Your instructions
Could you output every record below exactly, leaving out the pictures?

Saved entries
-- -- --

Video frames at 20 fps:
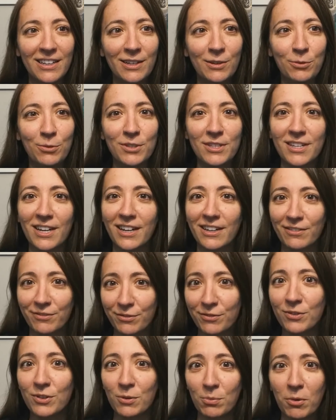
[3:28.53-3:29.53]
was kind
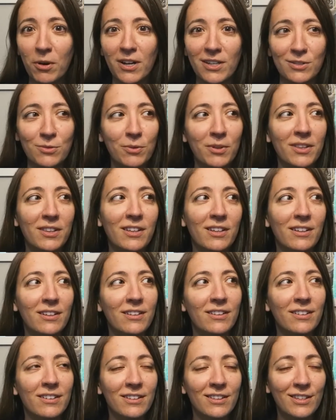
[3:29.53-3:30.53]
of depressed with the
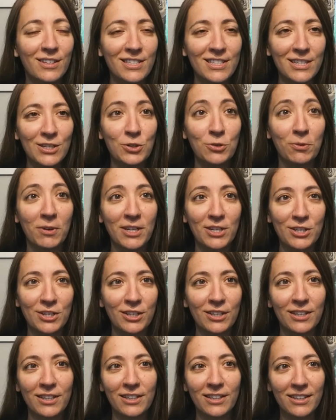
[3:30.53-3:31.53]

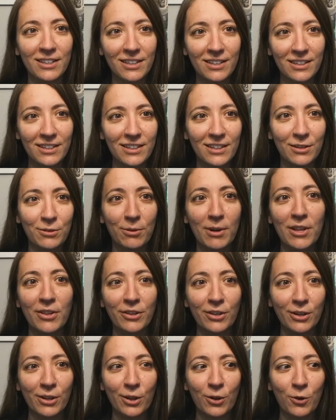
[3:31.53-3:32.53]
situation around
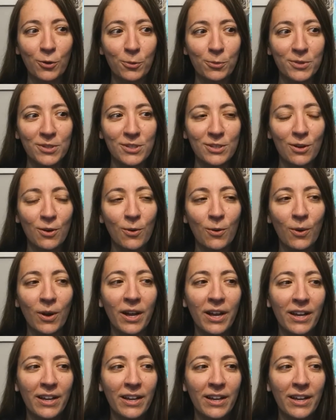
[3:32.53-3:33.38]
the globe. So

-- -- --

Task answer
Video frames at 20 fps:
[3:28.53-3:29.53]
was kind
[3:29.53-3:30.53]
of depressed with the
[3:30.53-3:31.53]

[3:31.53-3:32.53]
situation around
[3:32.53-3:33.38]
the globe. So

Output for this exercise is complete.